Adulting?

Me and my ʻohana just got back from a wonderful ʻohana trip to the Big Island for Merrie Monarch.  As we’re adjusting back to reality, I’m hoping to hold on to these feelings to try to be more balanced.  Is this what “adulting” is–trying to balance the stresses of life while living in the moment ?

Maunakea in the distance.

Since having kids, I think I’ve been very fortunate to strike a balance with being able to be at home with my babies as long as possible, while also trying to pursue my career goals.  For me, this has manifested itself with various jobs and experiences.  Working part-time seems to be the best for me and my ʻohana where I feel like I’m able to juggle all of my kuleana…at least most of the time.

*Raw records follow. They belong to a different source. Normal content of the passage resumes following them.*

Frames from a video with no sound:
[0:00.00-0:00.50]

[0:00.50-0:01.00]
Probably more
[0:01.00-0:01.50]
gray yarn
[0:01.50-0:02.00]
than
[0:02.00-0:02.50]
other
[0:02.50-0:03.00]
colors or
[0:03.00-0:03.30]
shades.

At the same time, it hasn’t been easy.  I am thankful and appreciative for the flexibility and understanding of my employers, but although I usually work officially “only part-time,” I still end up working at least 30 hours a week…and probably think about work more than I should.  Financially, things are also tight with a growing family being supported (basically) by one income.

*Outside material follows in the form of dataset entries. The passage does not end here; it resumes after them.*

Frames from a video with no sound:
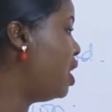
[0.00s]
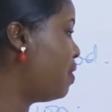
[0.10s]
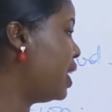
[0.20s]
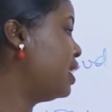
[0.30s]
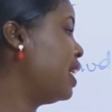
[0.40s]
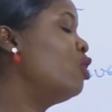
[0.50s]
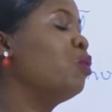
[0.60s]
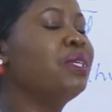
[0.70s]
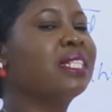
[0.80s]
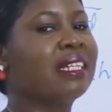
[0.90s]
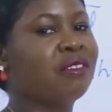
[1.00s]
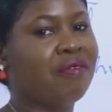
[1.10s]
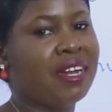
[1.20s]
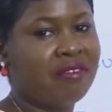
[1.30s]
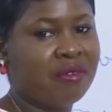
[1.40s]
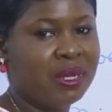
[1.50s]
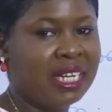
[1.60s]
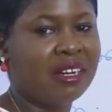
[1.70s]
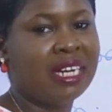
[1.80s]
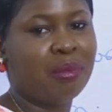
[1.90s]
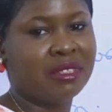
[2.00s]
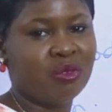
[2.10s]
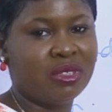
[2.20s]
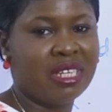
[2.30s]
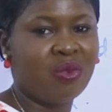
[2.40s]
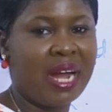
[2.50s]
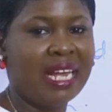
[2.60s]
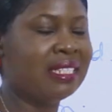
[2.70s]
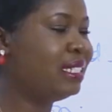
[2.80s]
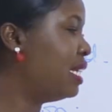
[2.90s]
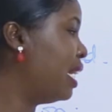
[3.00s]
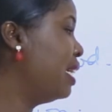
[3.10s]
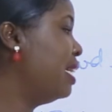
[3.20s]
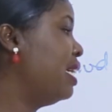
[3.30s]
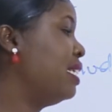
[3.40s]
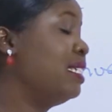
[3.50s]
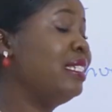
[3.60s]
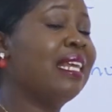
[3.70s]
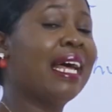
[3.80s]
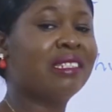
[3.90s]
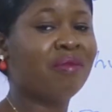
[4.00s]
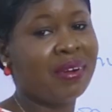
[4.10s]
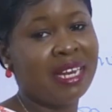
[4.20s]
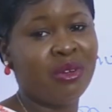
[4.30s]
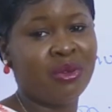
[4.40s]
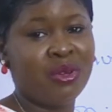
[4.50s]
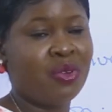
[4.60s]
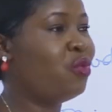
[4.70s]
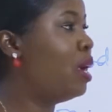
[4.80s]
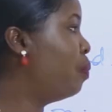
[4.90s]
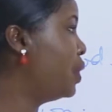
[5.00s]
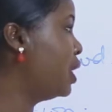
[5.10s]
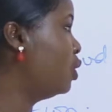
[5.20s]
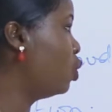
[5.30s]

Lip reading: If I decide to pick 35, many another person will say, why is it that it is the last value we are picking?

ʻŌhiʻa lehua growing so effortlessly aside the walking path to Akaka Falls (pictured in the background).

Going to the Big Island as an ʻohana really helped to put things into perspective.  It was a nice break from our usual hustle and bustle.  And instead of my usual stress about ensuring we’ll have enough money for this, that and the other, we just enjoyed the moment.  I was also reminded that our current situation–where our apartment feels like the walls are closing in, our van is on it’s last leg, etc.–is temporary.  Our kids are flourishing despite not having the big house with the yard that I always envisioned…and it’s ok.  That will come.

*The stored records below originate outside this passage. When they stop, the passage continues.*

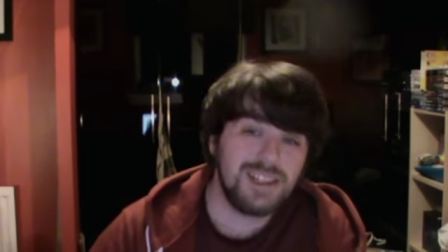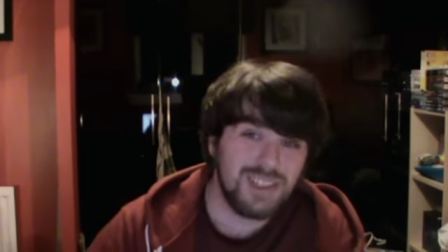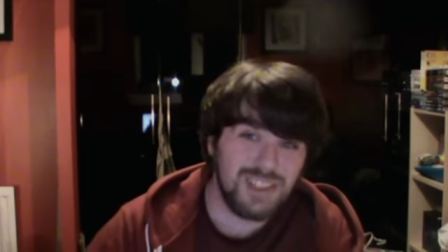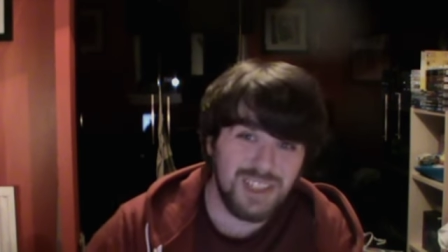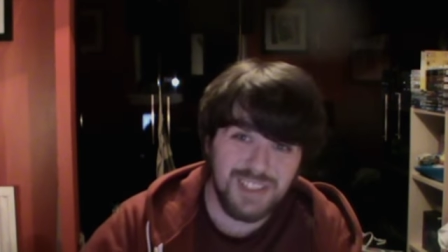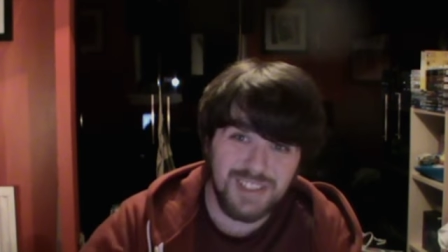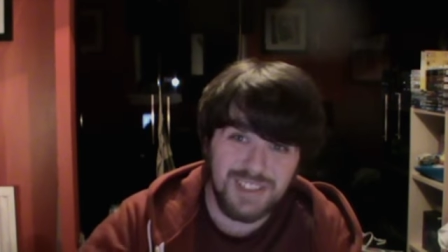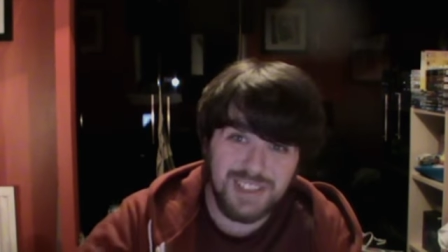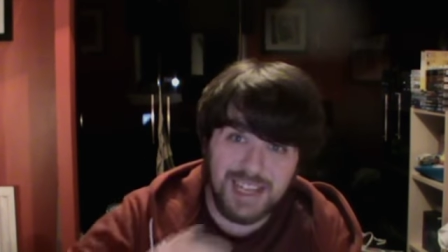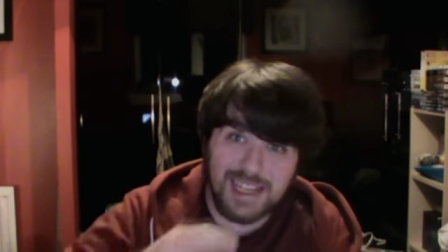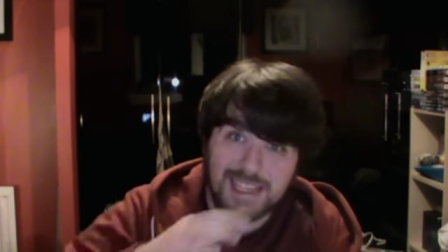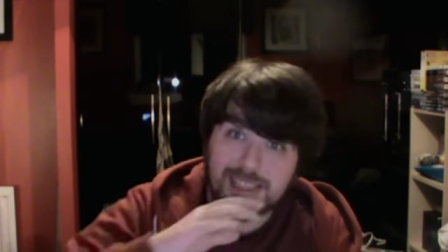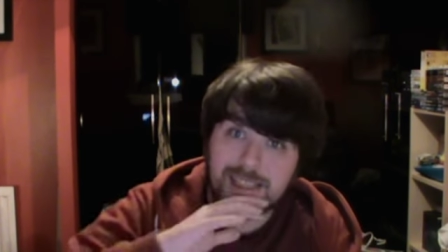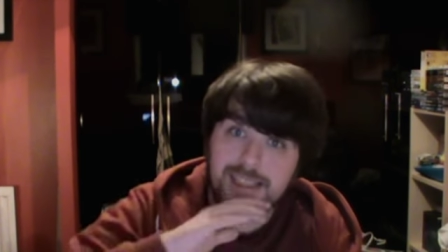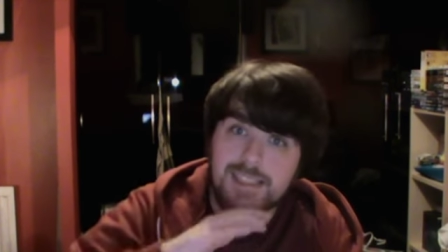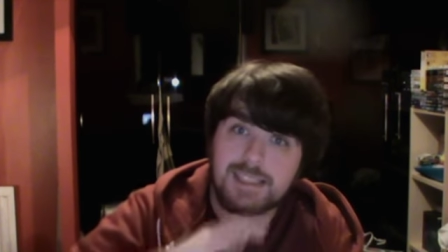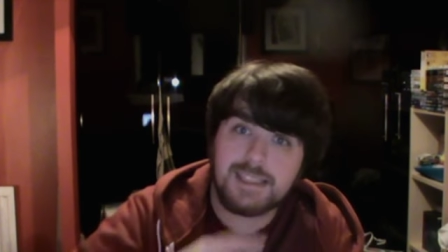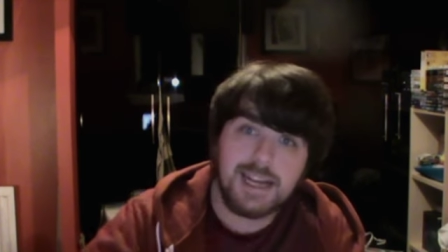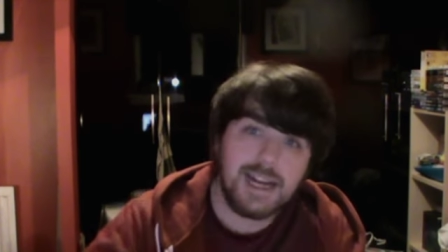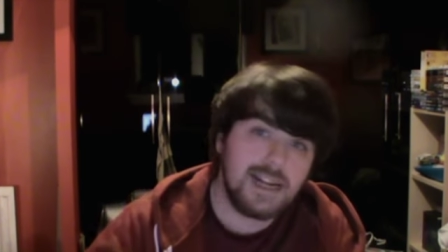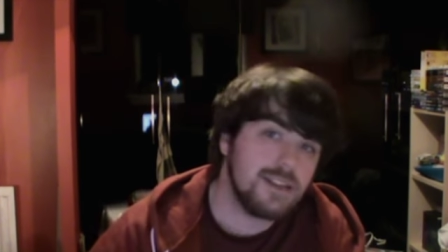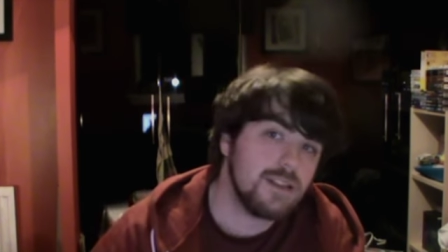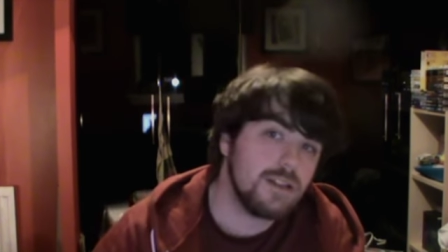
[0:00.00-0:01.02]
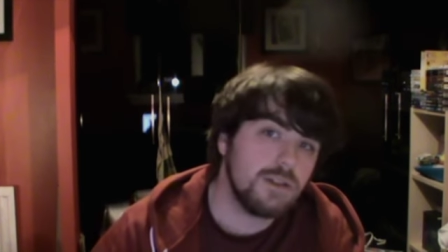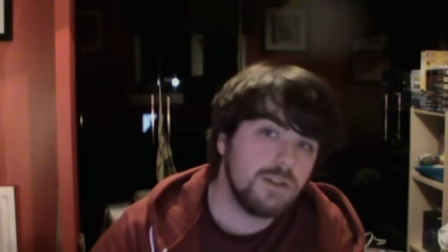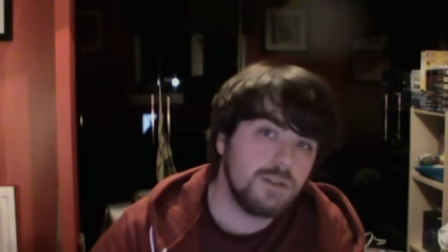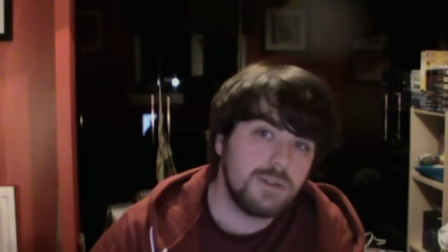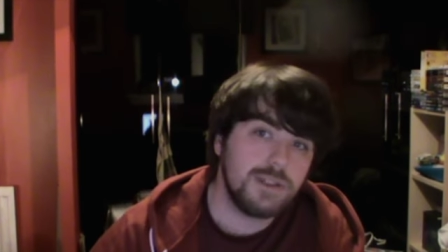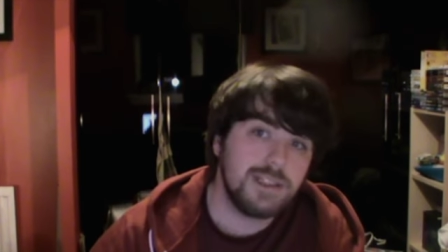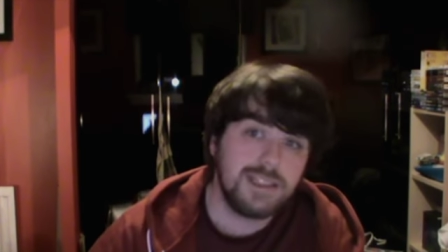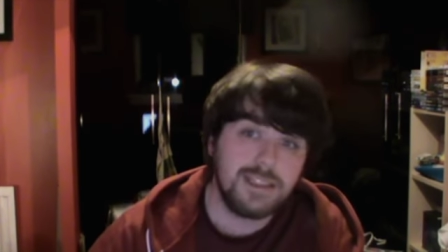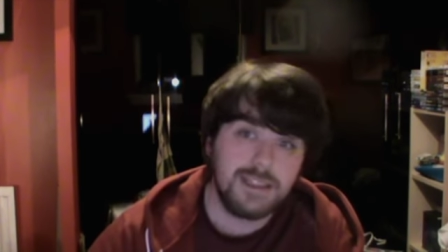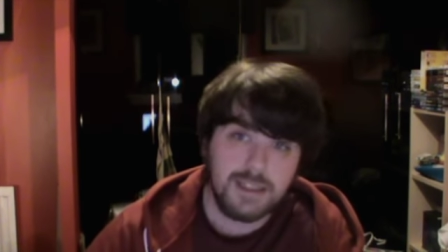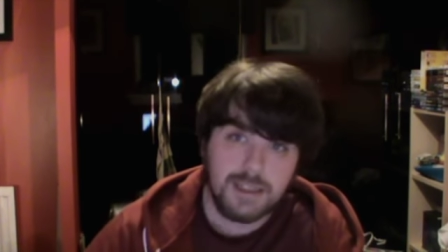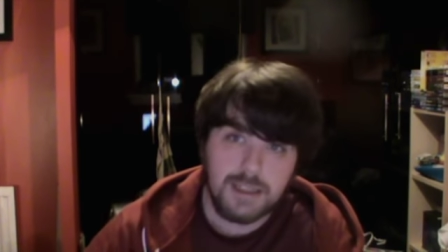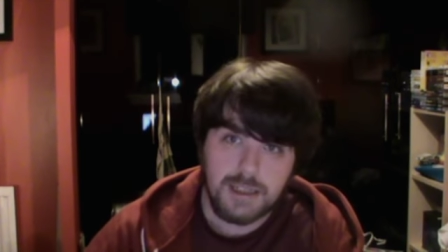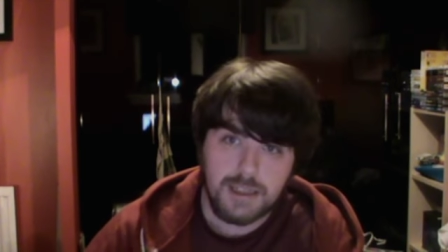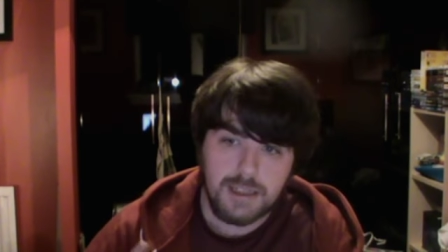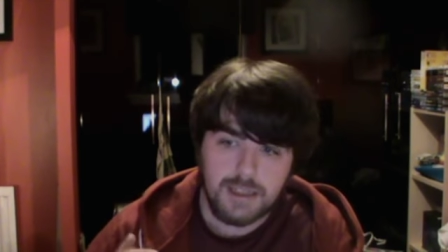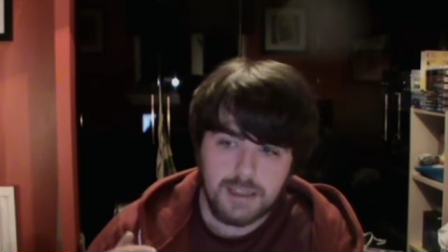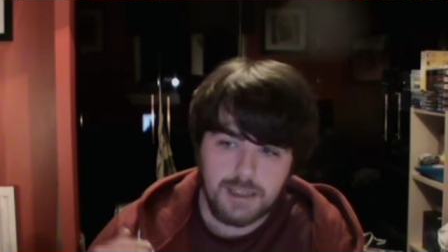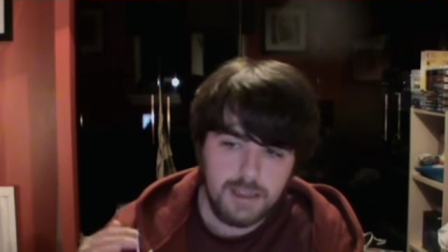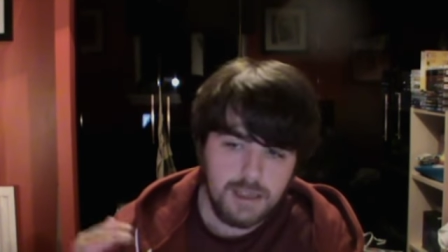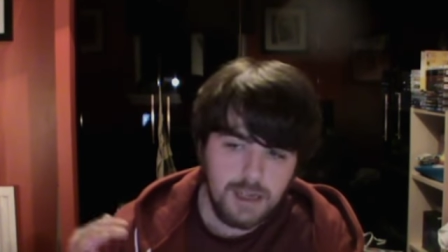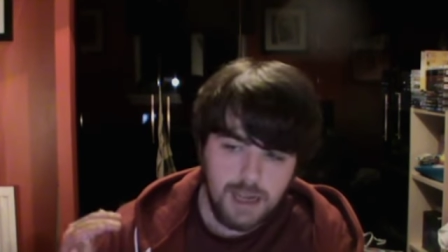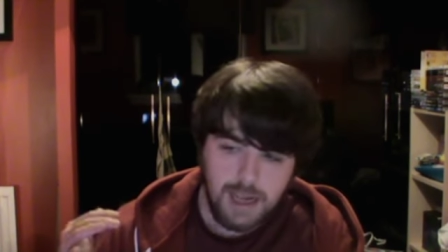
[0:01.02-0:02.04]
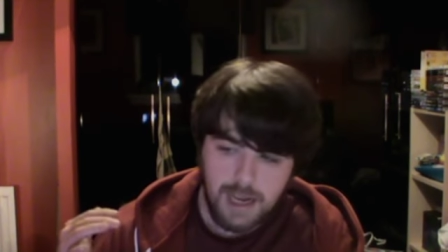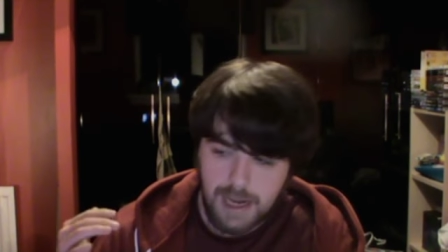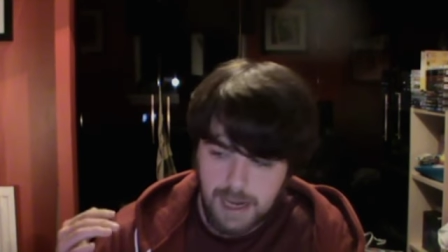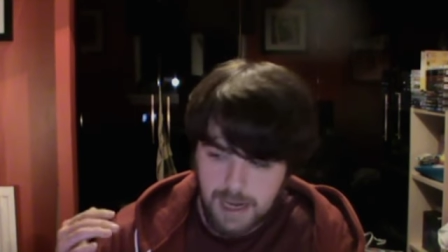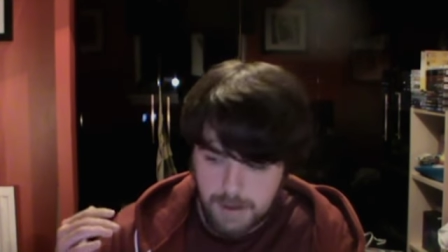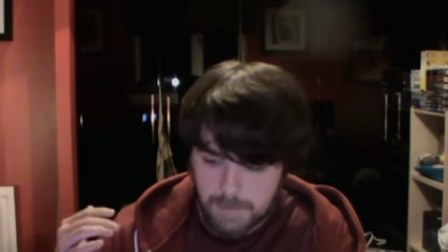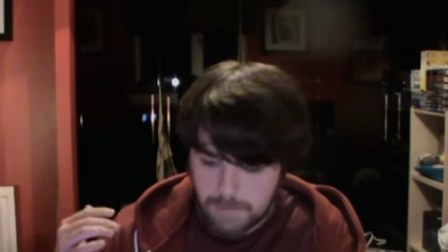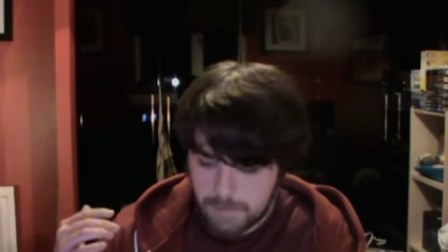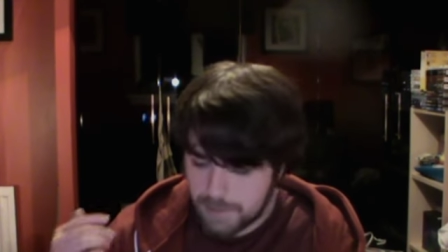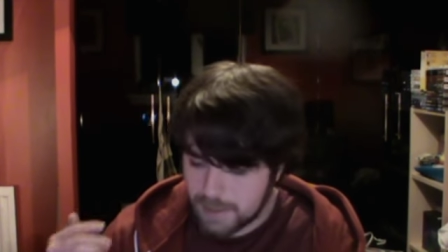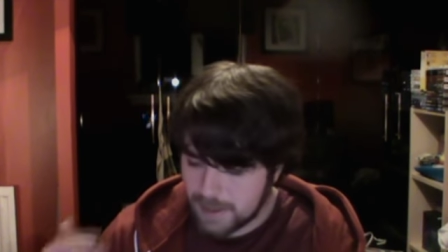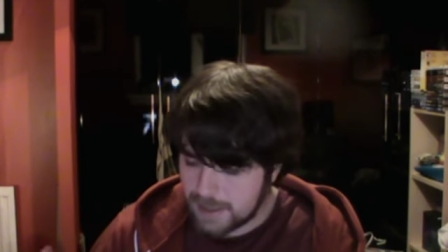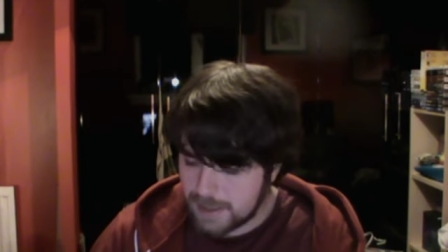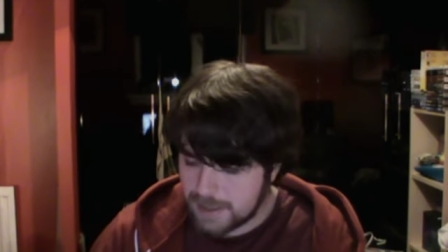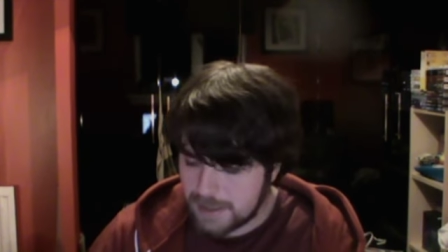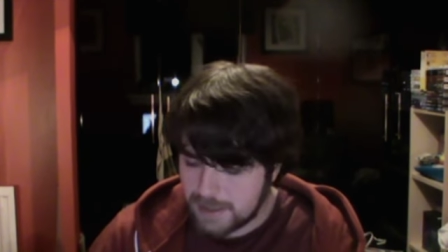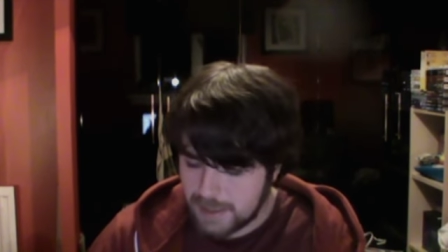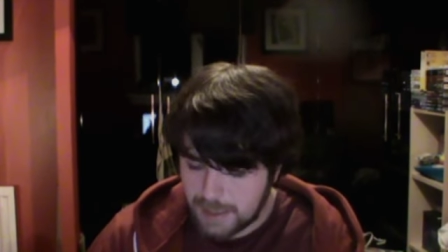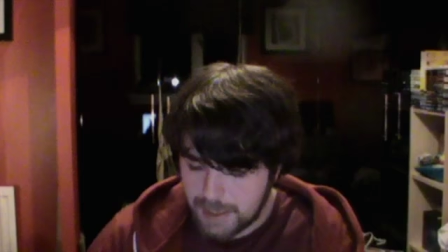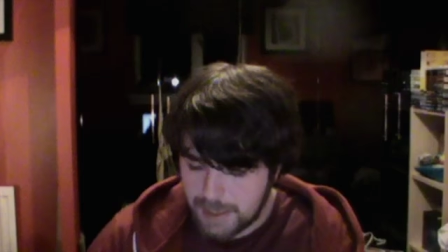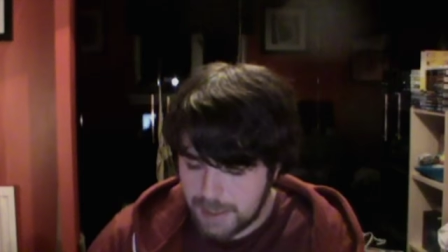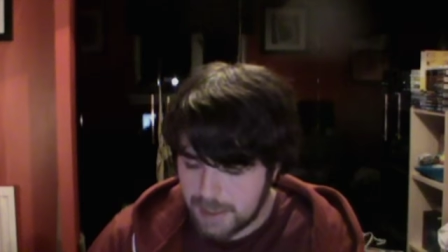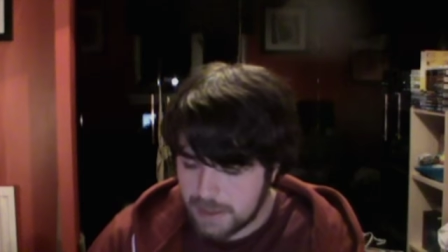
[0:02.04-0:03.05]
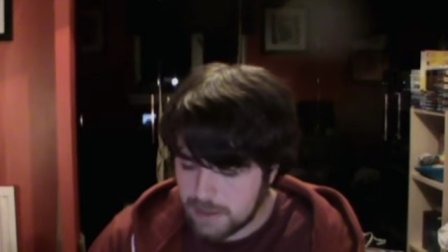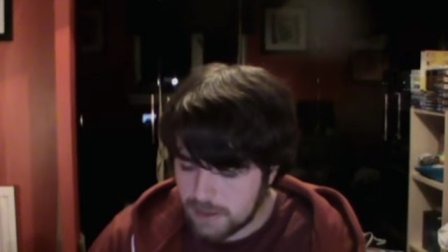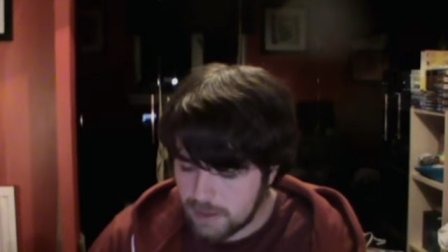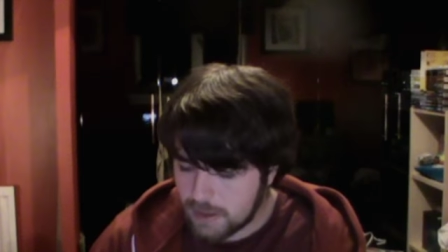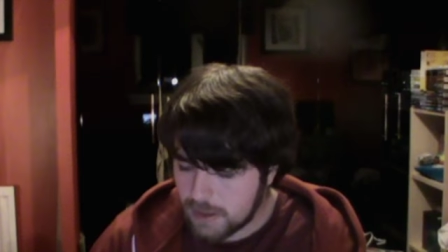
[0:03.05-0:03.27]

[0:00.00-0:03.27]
Just a standalone series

Now that we’re back home and adjusting back to “reality,” I feel re-energized and I’m reminded why we are working so hard.  Part of me is back to thinking of how many hula girl outfits (more on this later, but if you haven’t already, follow @puipuihawaii on instagram and facebook) I need to sell to do this, or how many months it will take for that, but I am reminded that it will all be worth it.

The Big Island is such a magical place, and being there during Merrie Monarch is even more special.  I am thankful for the memories that me and my ʻohana created, and also for the boost of mojo to get back to our grind.